Greek politics has moved forward since Tsipras stepped down in 2023, but not in the direction he might have hoped. New Democracy has survived in part by keeping alive the memory of Syriza’s years in office as a warning: this, Mitsotakis insists, is what Greece must never return to. Many voters accepted this argument in 2023, when he won by a margin large enough to make the left look not just defeated but discredited. Since then, the government has been hit by financial scandals and accusations of state corruption. However, none of this has produced the collapse that its opponents expected.
Many Greeks who once looked left for an answer no longer do so. The extreme right parties are gaining groundwith recent polls suggesting they command close to a quarter of the electorate between them. Tsipras’ comeback could have started with humility and an attempt to repair what he broke. Instead, he offers another act of messianism without any serious attempt to connect.

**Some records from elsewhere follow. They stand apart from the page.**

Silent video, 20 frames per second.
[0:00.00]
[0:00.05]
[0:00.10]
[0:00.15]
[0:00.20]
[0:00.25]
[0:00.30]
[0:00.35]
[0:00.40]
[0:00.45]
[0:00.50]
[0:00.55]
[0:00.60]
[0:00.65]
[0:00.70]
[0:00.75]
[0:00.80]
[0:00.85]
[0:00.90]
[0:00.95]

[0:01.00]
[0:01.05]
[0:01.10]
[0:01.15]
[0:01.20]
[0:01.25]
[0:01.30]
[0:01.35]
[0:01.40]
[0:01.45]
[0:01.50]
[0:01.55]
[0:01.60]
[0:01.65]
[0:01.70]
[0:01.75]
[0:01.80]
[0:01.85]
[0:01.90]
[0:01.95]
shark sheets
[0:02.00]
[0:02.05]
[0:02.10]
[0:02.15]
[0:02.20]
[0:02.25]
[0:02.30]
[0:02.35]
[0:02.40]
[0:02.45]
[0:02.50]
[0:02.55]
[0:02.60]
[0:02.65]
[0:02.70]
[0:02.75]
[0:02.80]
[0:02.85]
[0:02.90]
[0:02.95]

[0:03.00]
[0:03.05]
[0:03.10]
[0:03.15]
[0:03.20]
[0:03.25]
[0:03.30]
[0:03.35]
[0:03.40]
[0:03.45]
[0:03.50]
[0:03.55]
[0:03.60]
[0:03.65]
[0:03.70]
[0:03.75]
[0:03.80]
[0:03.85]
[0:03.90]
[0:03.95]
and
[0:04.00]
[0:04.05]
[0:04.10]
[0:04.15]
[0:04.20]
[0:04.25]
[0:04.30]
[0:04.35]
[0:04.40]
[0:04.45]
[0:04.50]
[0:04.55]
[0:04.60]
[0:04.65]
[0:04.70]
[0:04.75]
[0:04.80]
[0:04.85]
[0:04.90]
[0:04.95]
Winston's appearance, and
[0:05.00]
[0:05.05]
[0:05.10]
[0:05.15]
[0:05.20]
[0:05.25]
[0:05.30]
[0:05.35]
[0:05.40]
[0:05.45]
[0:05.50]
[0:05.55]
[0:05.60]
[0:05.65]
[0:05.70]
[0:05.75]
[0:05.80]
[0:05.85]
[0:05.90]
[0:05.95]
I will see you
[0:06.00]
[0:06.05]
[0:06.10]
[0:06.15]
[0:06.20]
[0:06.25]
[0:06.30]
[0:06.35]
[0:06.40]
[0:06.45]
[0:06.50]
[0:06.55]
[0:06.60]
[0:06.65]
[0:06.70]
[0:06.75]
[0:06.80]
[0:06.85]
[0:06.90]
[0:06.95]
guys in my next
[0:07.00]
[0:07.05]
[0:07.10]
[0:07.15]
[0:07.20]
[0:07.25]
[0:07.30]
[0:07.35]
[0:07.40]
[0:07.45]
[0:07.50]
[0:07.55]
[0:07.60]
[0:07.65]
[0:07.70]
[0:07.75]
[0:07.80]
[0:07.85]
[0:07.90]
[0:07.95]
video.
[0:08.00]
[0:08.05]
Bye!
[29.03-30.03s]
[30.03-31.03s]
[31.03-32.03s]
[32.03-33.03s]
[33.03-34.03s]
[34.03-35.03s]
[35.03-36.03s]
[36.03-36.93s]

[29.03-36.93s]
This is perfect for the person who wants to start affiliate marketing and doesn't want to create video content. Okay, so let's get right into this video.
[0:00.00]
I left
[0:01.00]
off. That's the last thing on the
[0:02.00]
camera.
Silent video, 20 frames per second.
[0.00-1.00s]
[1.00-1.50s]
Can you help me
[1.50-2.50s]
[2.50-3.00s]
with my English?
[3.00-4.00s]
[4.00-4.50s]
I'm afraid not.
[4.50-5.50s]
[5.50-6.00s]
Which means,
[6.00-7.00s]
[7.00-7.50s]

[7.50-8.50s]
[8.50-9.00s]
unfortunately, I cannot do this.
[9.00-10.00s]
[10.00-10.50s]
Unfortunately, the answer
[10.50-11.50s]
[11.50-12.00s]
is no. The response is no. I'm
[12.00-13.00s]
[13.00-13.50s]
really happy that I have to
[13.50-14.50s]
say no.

What Tsipras fails to see here is the wider damage he inflicted on the Greek left itself. His record turned many people away from progressive politics altogether. The anti-austerity pledge was killed by the same leader who had vowed to end the memos, Greece’s creditor-imposed bailout, only for his government to abandon the social forces that had brought it to power. The result is a political fatigue that still permeates Greek society, with each new schism re-opening the same painful memory.
Ernesto Laclau’s old line on political identification feels especially relevant now that Tsipras is back. In moments of fragmentation, he argued, unity can be produced through a name: “the name is the basis of the thing.” Tsipras is trying to make his name carry the weight of a left that no longer knows how to rally, and his comeback requires people to treat his record as a fresh start. Many people see a familiar figure return to the ruins he created, seeking once again to be treated as the only man who can repair them.